When the furnace core tube is manufactured from carbon, the oxidative consumption of carbon is suppressed and the life of the furnace core tube is extended. Also, compared to the conventional heating furnace type, which has a front chamber for the same purpose,
Although the structure and mechanism are simple, the same or better effects can be achieved, and the overall height of the device can be reduced.

Since the temperature of the furnace body is not lowered when the glass base material is taken in and out, the furnace operation rate is high.

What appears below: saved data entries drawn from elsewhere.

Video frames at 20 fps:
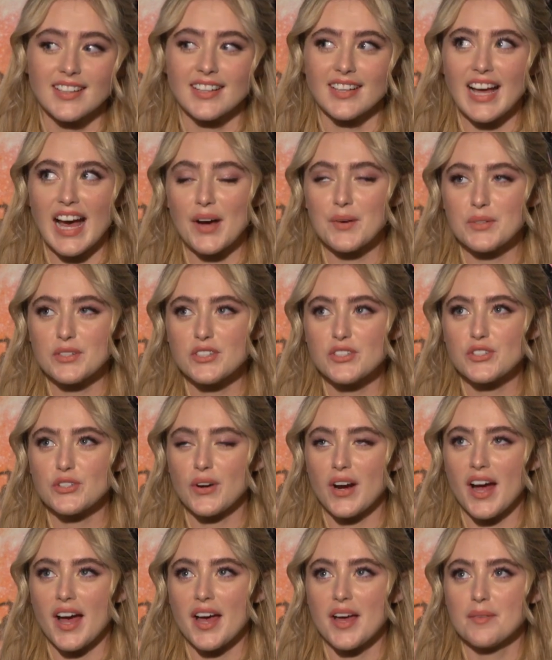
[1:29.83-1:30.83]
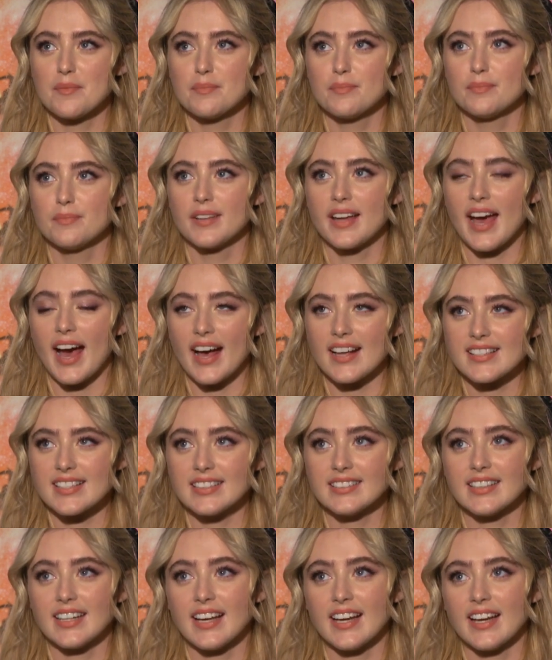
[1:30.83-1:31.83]
I would describe Cassie
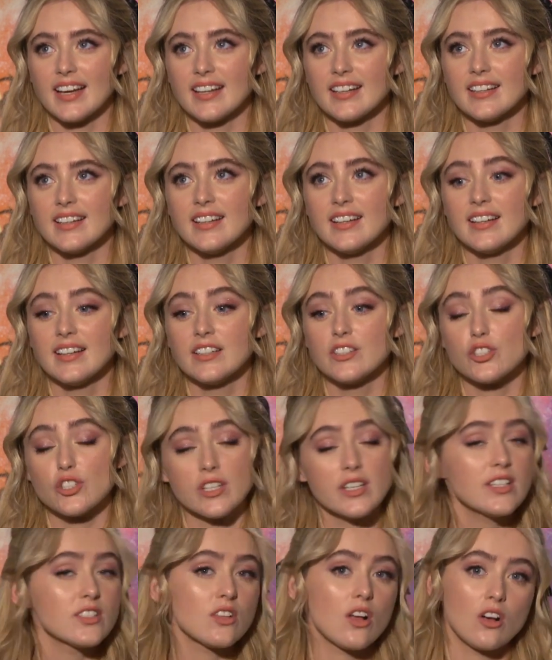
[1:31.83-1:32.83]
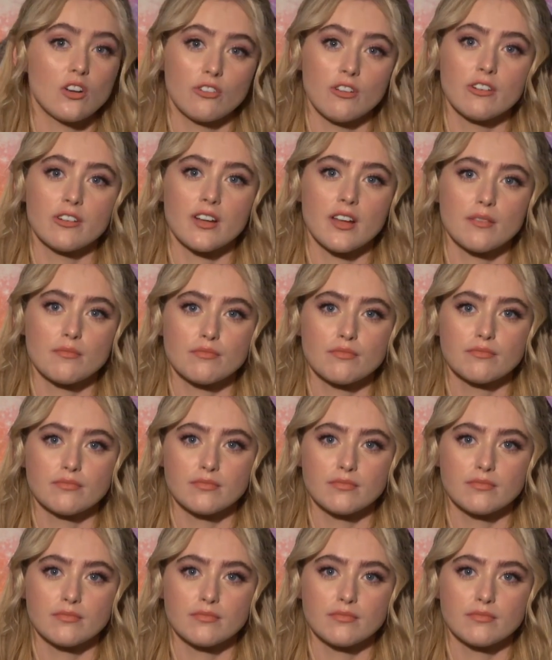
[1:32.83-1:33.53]
Lang. She is all grown up.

[Brief explanation of the drawing]

FIG. 1 is a schematic sectional view of a specific example of the heating furnace of the present invention, FIG. 2 is a schematic diagram showing the total height required for the heating furnace of the present invention, and FIG. 3 is a schematic cross-sectional view of a specific example of the heating furnace of the present invention. 4 is a schematic diagram of a device for measuring the amount of air entering the furnace core tube, and FIG. 5 is a cross-sectional view of the furnace core tube of a conventional heating furnace measured with the device shown in Figure 4. FIG. 6 is a cross-sectional view of another example of the heating furnace of the prior art, and FIG. 7 is a schematic diagram showing the total height of the heating furnace of FIG. 6. l...Glass base material, 2...Glass base material support jig,
3... Furnace core tube, 4... Carbon heater, 5... Furnace body, 6... Nitrogen gas inlet for furnace body barge, 7... Atmosphere gas inlet in furnace core tube, 21... Furnace Core tube atmosphere gas exhaust port, 22...atmosphere gas inlet for upper gas replacement of the furnace core tube;
23... Partition, 24... Small hole, 25... Heater. Patent Applicant Sumitomo Electric Industries Co., Ltd. Representative Patent Attorney Blue and White Ao Haka1 Famous Confectionery Figure 4 Figure S ◇ Park! (7 minutes) Figure 6 Procedural Amendment (To the Commissioner of the Own Ship's Patent Office February 17, 1999 Patent application No. 10,000, Showa 1999) Name of invention Address of heating furnace for manufacturing high-purity quartz base material 4-5-33 Kitahama, Chuo-ku, Osaka-shi, Osaka Name
(213) Sumitomo Electric Industries Co., Ltd. Representative Kawakami
Tetsu Department 4, Acting address: 2-1-61, Chuo District, Osaka City, Osaka Prefecture, Osaka Prefecture Target of correction: Figure 2, Figure 4, Figure 5, Purge Nitto! , 77 Suf, 1 CJli minute) Figure 3 Figure 6 Figure 7 Figure 7. Contents of amendment The following sections in the detailed description of the invention in the description will be amended. (1) On page 5, line 3, "Figure 4" was corrected to "Figure 5." (2) On page 12, line 14, the text "Figure 7" was changed to [Figure 1]. (3) Page 12, line 20, corrected. ``Figure 7'' has been changed to ``Procedural amendment for Figure 6 and above August 31, 2006.''

Claims (1)

[Claims] 1. A furnace body having a hollow zone heater and a furnace core tube passing through the furnace body, with a high-purity quartz porous glass base material passing vertically inside the furnace core tube. A heating furnace for producing high-purity quartz base material, characterized in that the heating furnace is provided with means for partitioning the inner space of the furnace core tube into upper and lower parts at a portion where the furnace core tube projects above the furnace body. . 2. The heating furnace according to claim 1, wherein the upper space of the partitioned furnace core tube has a volume that can completely accommodate the quartz porous glass base material. 3. The heating furnace according to claim 1, wherein the furnace core tube portion located below the partition means is made of high-purity carbon. 4. The heating furnace according to claim 1, wherein the furnace core tube portion above the partition means is made of quartz. 5. The heating furnace according to claim 1, which has a heat source around the upper space of the partitioned furnace core tube.